▶ The task
Without the images, write out all of the following entries exactly.

● ● ● ● ●

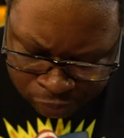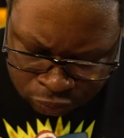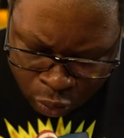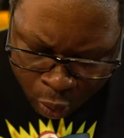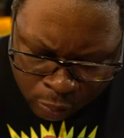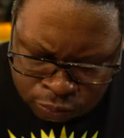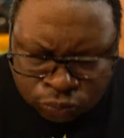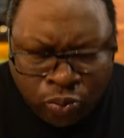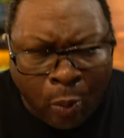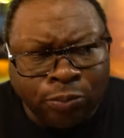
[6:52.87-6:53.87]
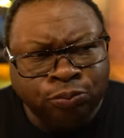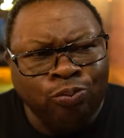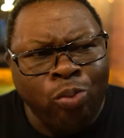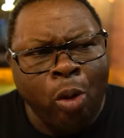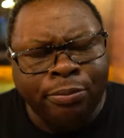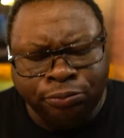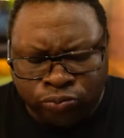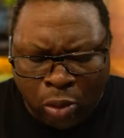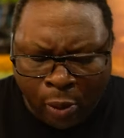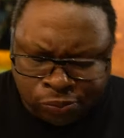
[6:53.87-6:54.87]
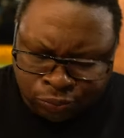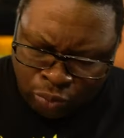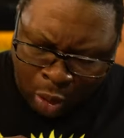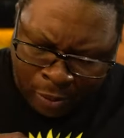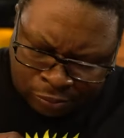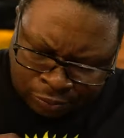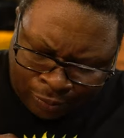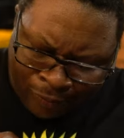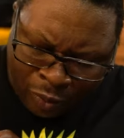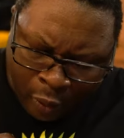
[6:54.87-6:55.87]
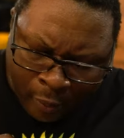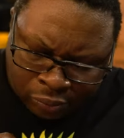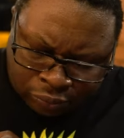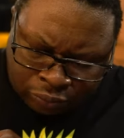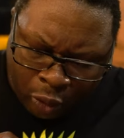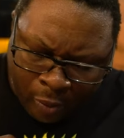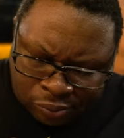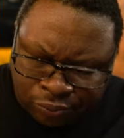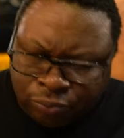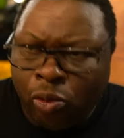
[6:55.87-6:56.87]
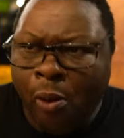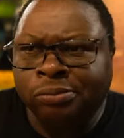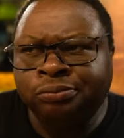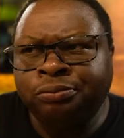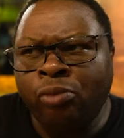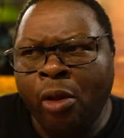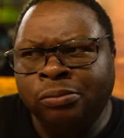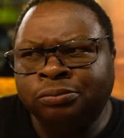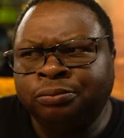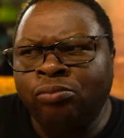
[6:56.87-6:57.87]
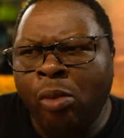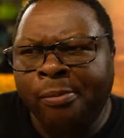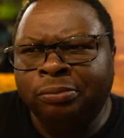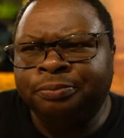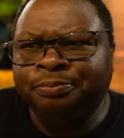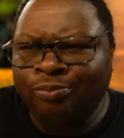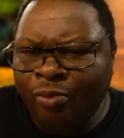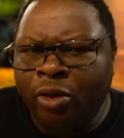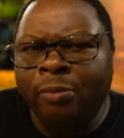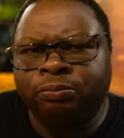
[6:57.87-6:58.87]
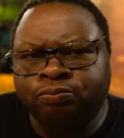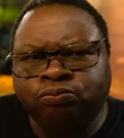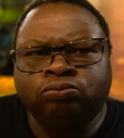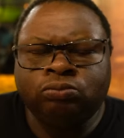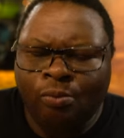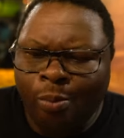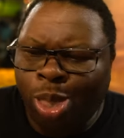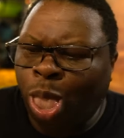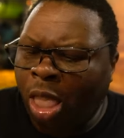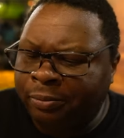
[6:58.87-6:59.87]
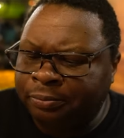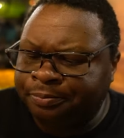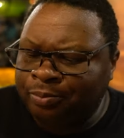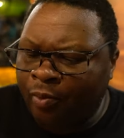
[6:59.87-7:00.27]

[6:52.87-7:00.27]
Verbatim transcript: the willingness to like bend rules to make something new and unique, and that flavor was like a punch in the face. I was definitely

● ● ● ● ●

▶ Result for this task
[6:52.87-6:53.87]
[6:53.87-6:54.87]
[6:54.87-6:55.87]
[6:55.87-6:56.87]
[6:56.87-6:57.87]
[6:57.87-6:58.87]
[6:58.87-6:59.87]
[6:59.87-7:00.27]

[6:52.87-7:00.27]
Verbatim transcript: the willingness to like bend rules to make something new and unique, and that flavor was like a punch in the face. I was definitely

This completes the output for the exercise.